2020/09/13 のログ
ご案内:「常世寮/女子寮 部屋」に神樹椎苗さんが現れました。
神樹椎苗 >  
 ――時を遡り、常世港での戦いが始まとうとするその前。

 違反部活『ディープ・ブルー』。
 現状最も、『姉』の疾走に関与した疑いのある連中。
 その拠点と思しき場所へ風紀委員が向かおうとしていた。

 こうして実際に乗り込む段階になってしまえば、椎苗に出来る事は少ない。
 直接的な戦力になるには、自分が非力である自覚はある。
 『特定条件下』以外では、椎苗はほんの少し動けて死なないだけの子供でしかないのだ。

 けれど。
 戦いはなにも、戦場だけで行われるものじゃない。
 何時の時代も情報が戦場を支配してきたのだ。
 しかし。

「――なんでまた、この男がいやがるんですかね」

 『オダ・エルネスト』が港の方へと向かっていた。
 またあの、『想定外の男』がふらついているのだ。
 監視していた『ネットワーク』にも、男の接近を警戒する報せが流れる。

(ふうん、まあ、ちょうどいいですね)

 利用できるものは利用してやろう。

 意識を拡張し監視していた『ディープ・ブルー』の利用する電子ネットワーク。
 そのネットワーク内に、『オダ・エルネスト』が常世港へ疑いを向けて接近していると流す。
 常世港周辺に展開している構成員は、これであの男に誘い出されてくれるだろう。

神樹椎苗 >  
「で、次は」

 各地に散らばっている構成員。
 その疑いのある人間は、その携帯端末へ侵入して位置情報を盗んでいる。
 港への攻撃が邪魔されないように、再びネットワークへと情報を流した。

【風紀委員による拠点摘発がある】

 風紀委員から『表向き』に提出された作戦。
 後で言い訳が付くように『娘』が準備した手札。
 結果として必要はなくなったとはいえ、その情報自体は利用できる。

 思った通り、位置情報を把握しているうちの四割ほどが、拠点と推測していた場所へ移動していく。
 組織形態こそ不鮮明だが、ネットワークの動きを見れば指揮系統は確かにある。
 それを末端から遡って、途中で指示を書き換えて組織の連携を寸断していく。

(――さすがに気づくやつも出てきますか。
 ま、諜報に重きを置いてるだけありますね)

 情報操作を受けていることに気づいた構成員の端末を操作して、先んじて『情報工作をされている』というメッセージを発信する。
 それと同時に、別の構成員が発したメッセージを書き換えて『ネットワークがハッキングされている』と流した。
 そして遡った指揮系統の上流から、『ハッキングなど受けていない』と書き換えたメッセージを流す。

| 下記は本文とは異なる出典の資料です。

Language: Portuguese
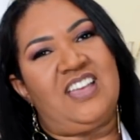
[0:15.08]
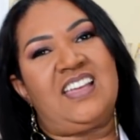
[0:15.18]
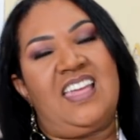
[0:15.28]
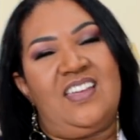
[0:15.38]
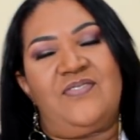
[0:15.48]
Já
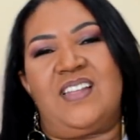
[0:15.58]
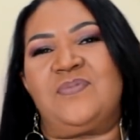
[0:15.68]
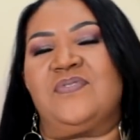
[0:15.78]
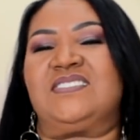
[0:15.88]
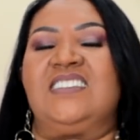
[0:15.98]
queria falar
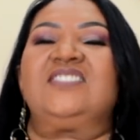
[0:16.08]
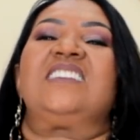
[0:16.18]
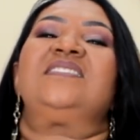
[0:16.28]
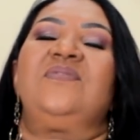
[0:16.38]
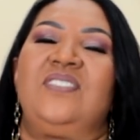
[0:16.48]
para vocês que
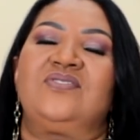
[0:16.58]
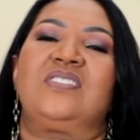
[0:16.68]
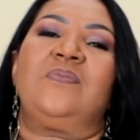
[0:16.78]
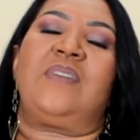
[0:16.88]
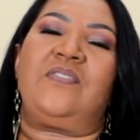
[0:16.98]
esse vídeo
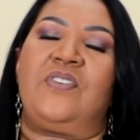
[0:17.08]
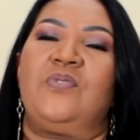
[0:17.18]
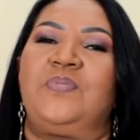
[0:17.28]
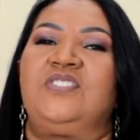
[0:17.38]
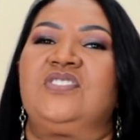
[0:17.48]
também foi
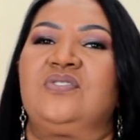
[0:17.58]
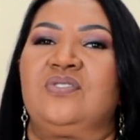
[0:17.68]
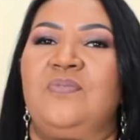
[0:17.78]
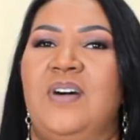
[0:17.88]
um pedido doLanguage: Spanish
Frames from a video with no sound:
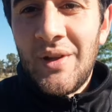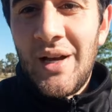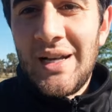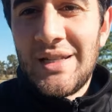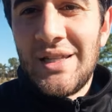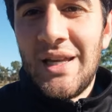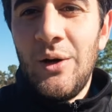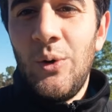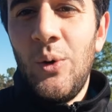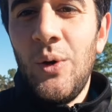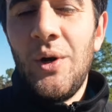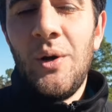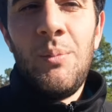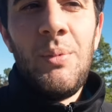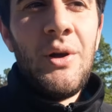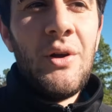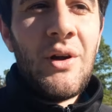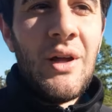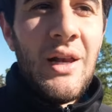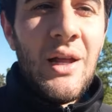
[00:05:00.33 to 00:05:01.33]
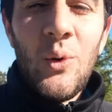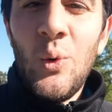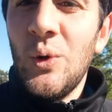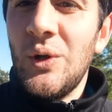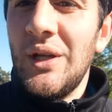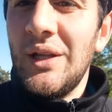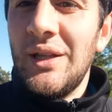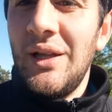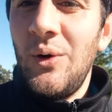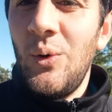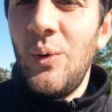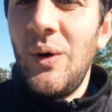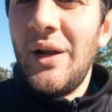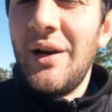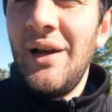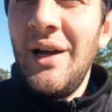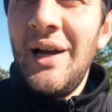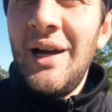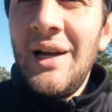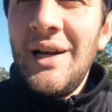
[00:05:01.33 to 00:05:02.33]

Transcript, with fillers: Así que bueno, espero que les guste este lugar.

 それを繰り返す事でネットワーク上のどの情報が正しいか、構成員たちには判断が付かなくなるだろう。
 混乱によってネットワーク上でのやり取りが阻害されれば、情報伝達の手段は大きく制限される。
 それだけで、『ディープ・ブルー』内での連携は大きく遅れる事になる。

神樹椎苗 >  
(ふん、常世島内でしいに抗おうなんて三千億年はえーのです)

 『神樹椎苗』は常世島において、電子ネットワークの多くを掌握する事が出来る。
 データベースのバックアップとして貯蔵された無数の情報。
 そこから超効率の情報処理を繰り返し『演算』を重ね『予測』を行う。

 完全な情報制圧を行うまでは至らないが、それでも混乱を与えるだけならいくらでもできる。
 下調べをしていた相手なら猶更だ。
 とはいえ、一度使えば馬鹿でもなければ対策を取られる。
 こう簡単に弄べるのは、この一度目だけだろう。

(さて、これで連中の動きは鈍るでしょう。
 後はお前たちに任せますよ『クズやろー』)

 常世港周辺の監視カメラに『接続』しながら、事の成り行きを見守った。

ご案内:「常世寮/女子寮 部屋」から神樹椎苗さんが去りました。